• **PROBLEM TO SOLVE**
Down to the last line, print the data that follows exactly, without its pictures.

Saved data entries:
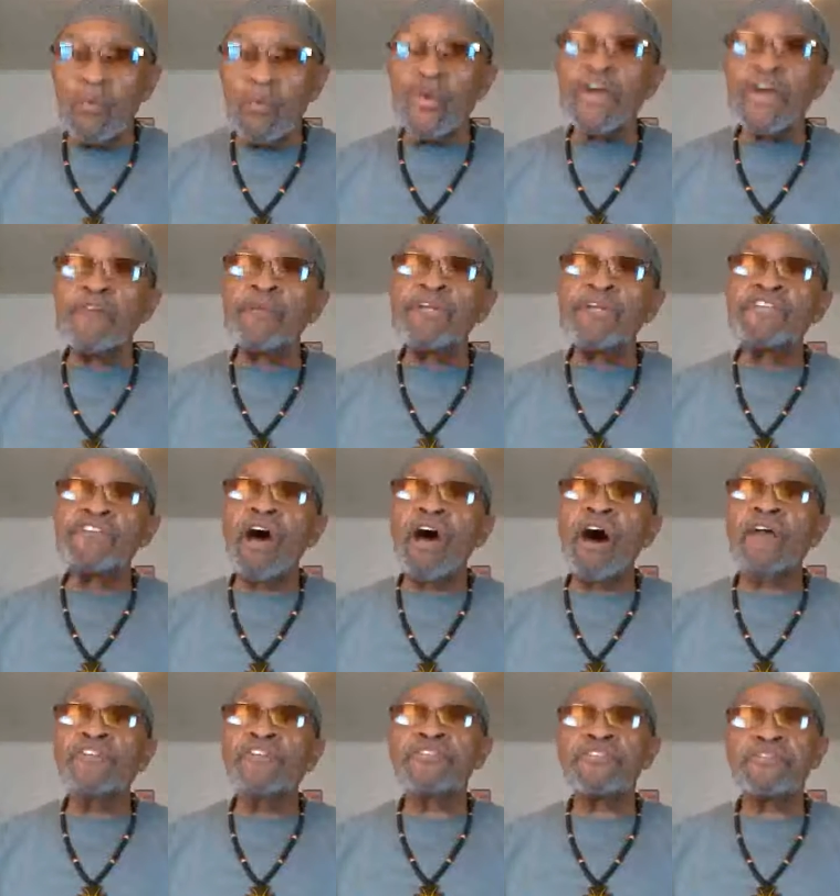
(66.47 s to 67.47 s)
We have been
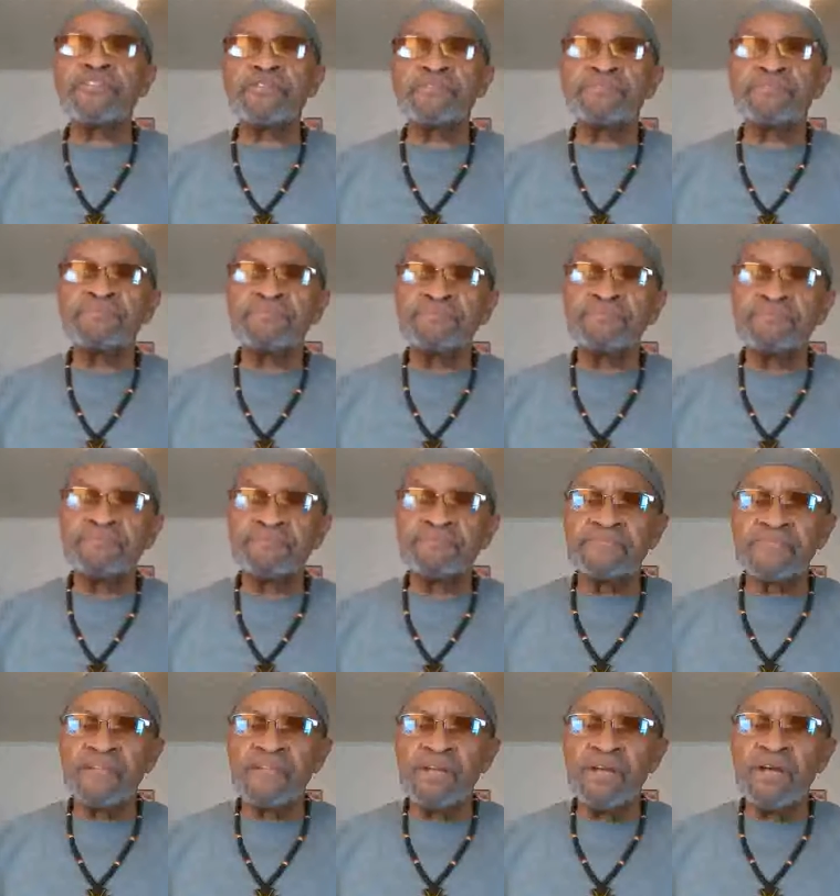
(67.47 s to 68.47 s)
taught
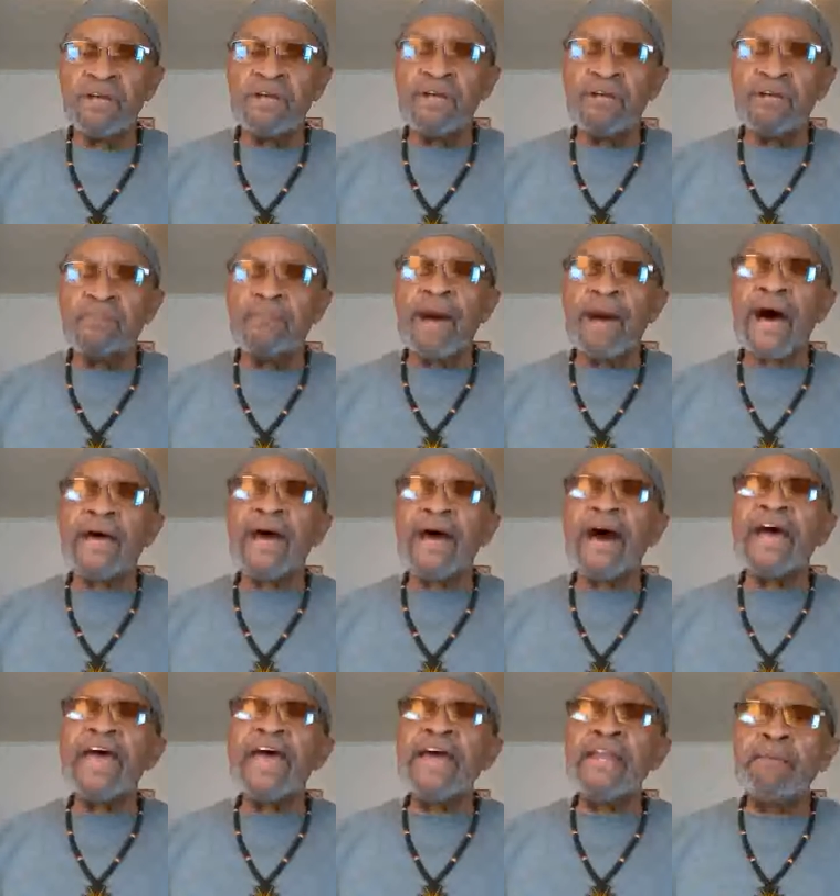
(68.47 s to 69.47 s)
by
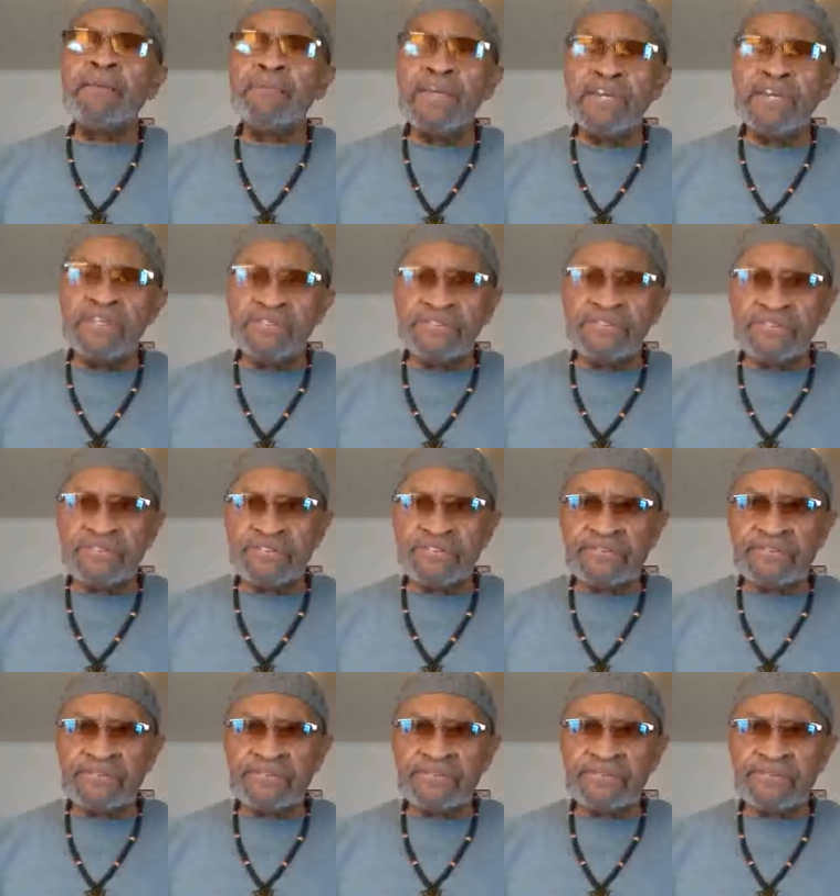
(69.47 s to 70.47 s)
our
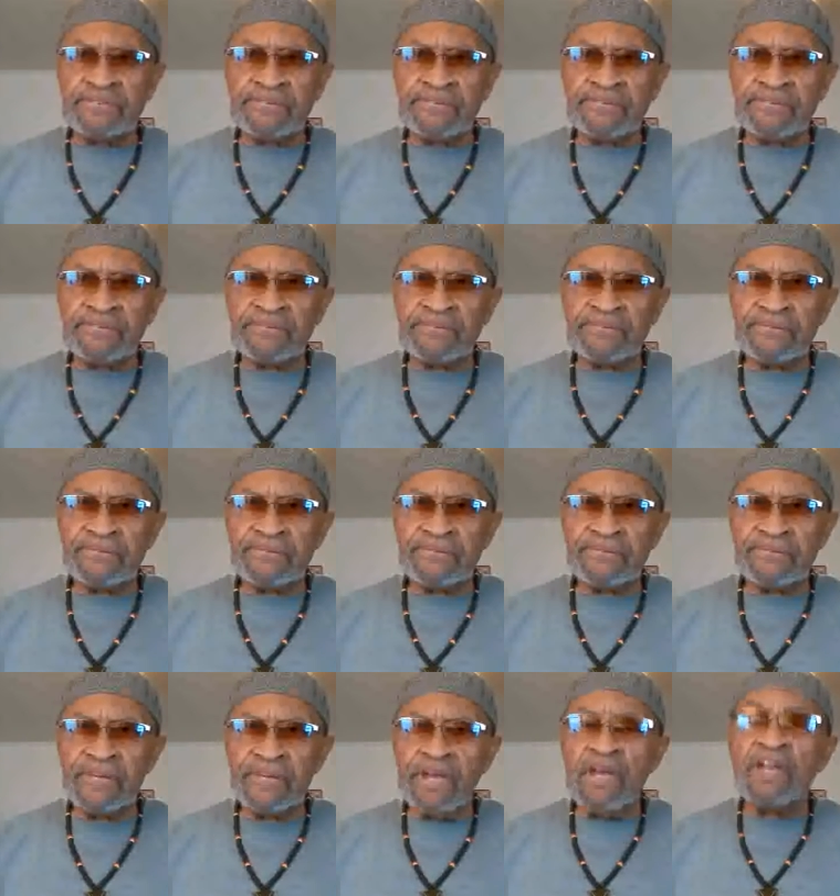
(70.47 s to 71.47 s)
enemies
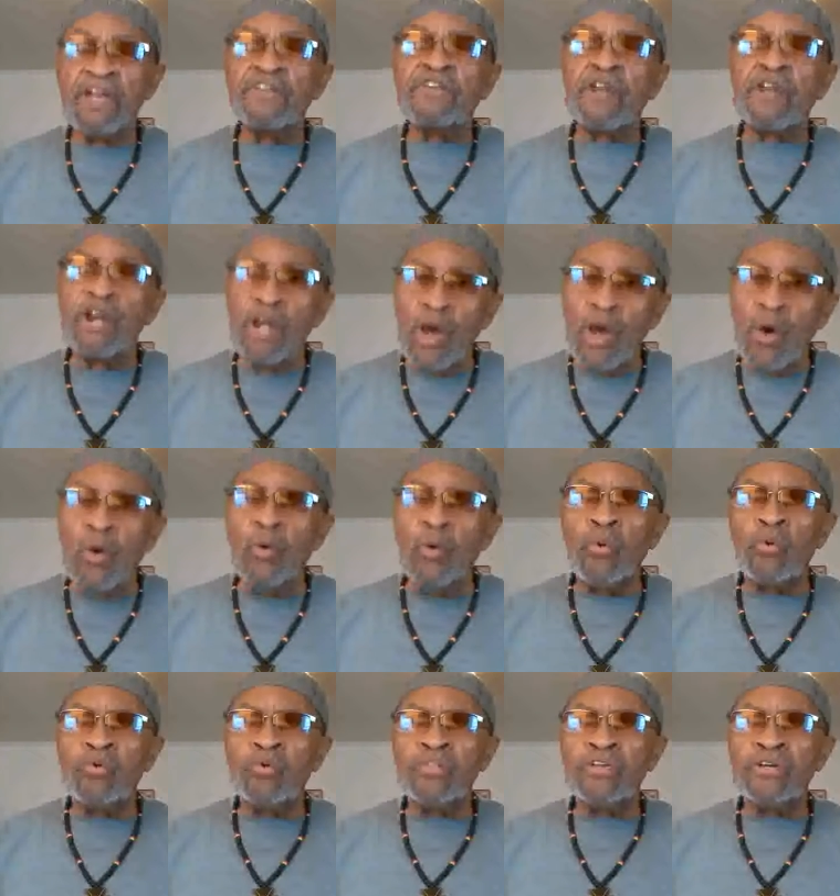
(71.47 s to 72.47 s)
to loathe
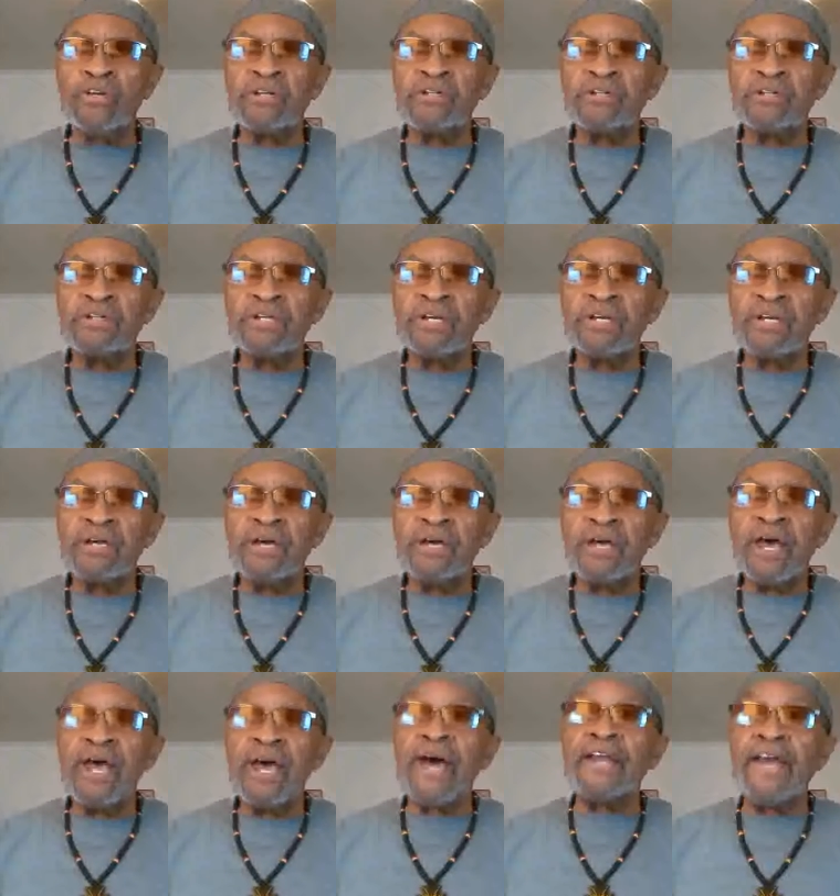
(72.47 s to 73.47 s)

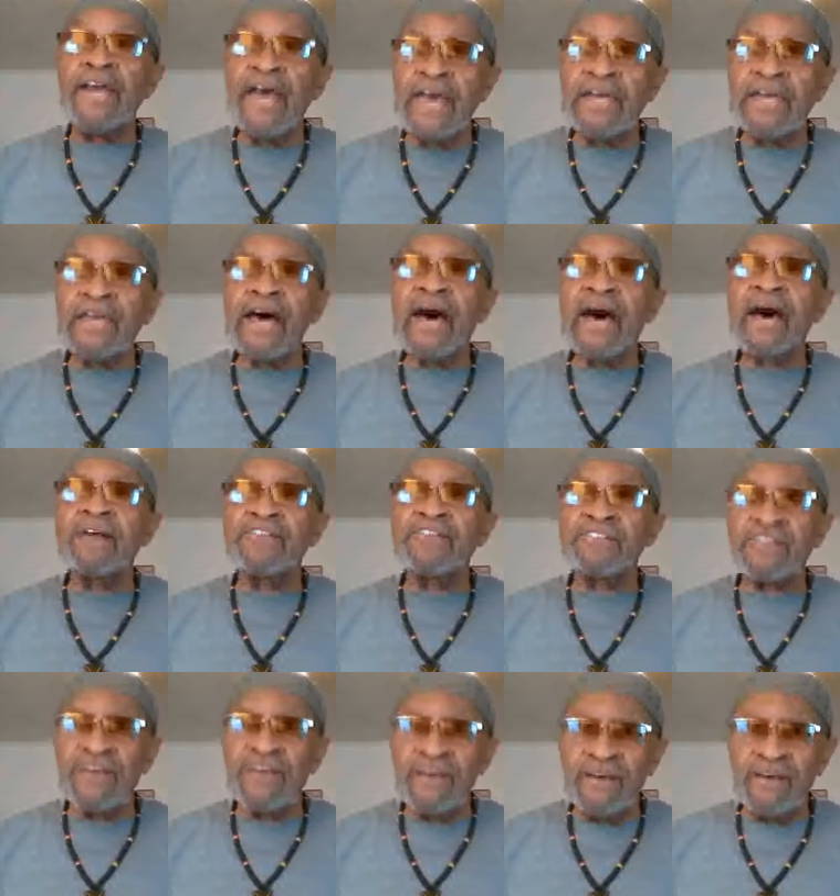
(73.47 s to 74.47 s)
and hate
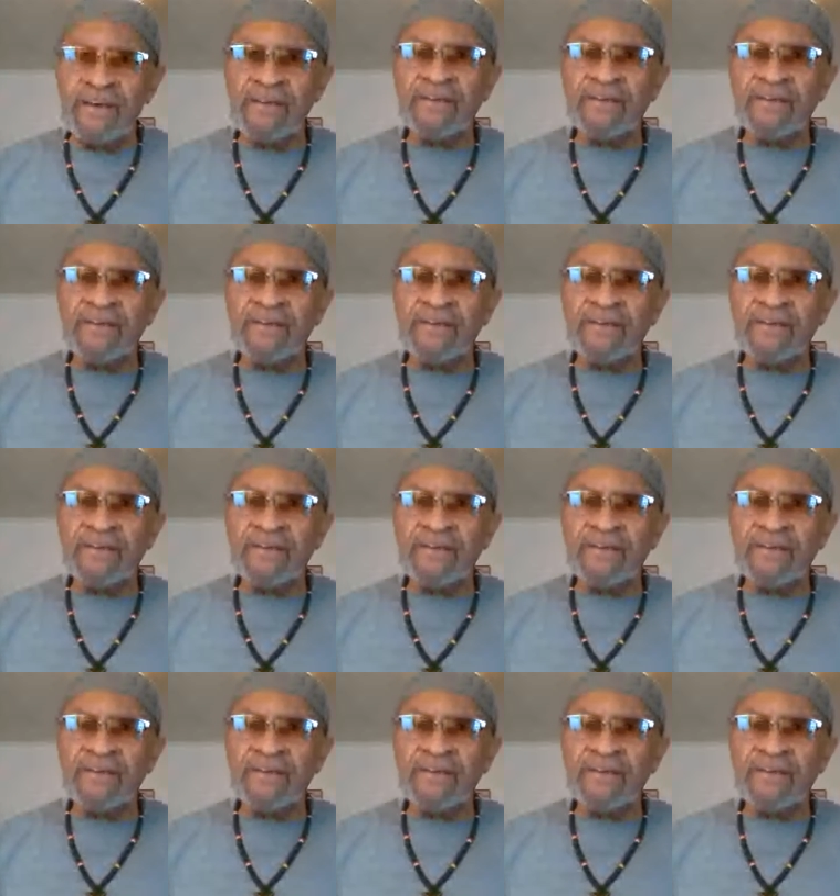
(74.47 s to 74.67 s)
ourselves.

• **EXERCISE SOLUTION**
(66.47 s to 67.47 s)
We have been
(67.47 s to 68.47 s)
taught
(68.47 s to 69.47 s)
by
(69.47 s to 70.47 s)
our
(70.47 s to 71.47 s)
enemies
(71.47 s to 72.47 s)
to loathe
(72.47 s to 73.47 s)

(73.47 s to 74.47 s)
and hate
(74.47 s to 74.67 s)
ourselves.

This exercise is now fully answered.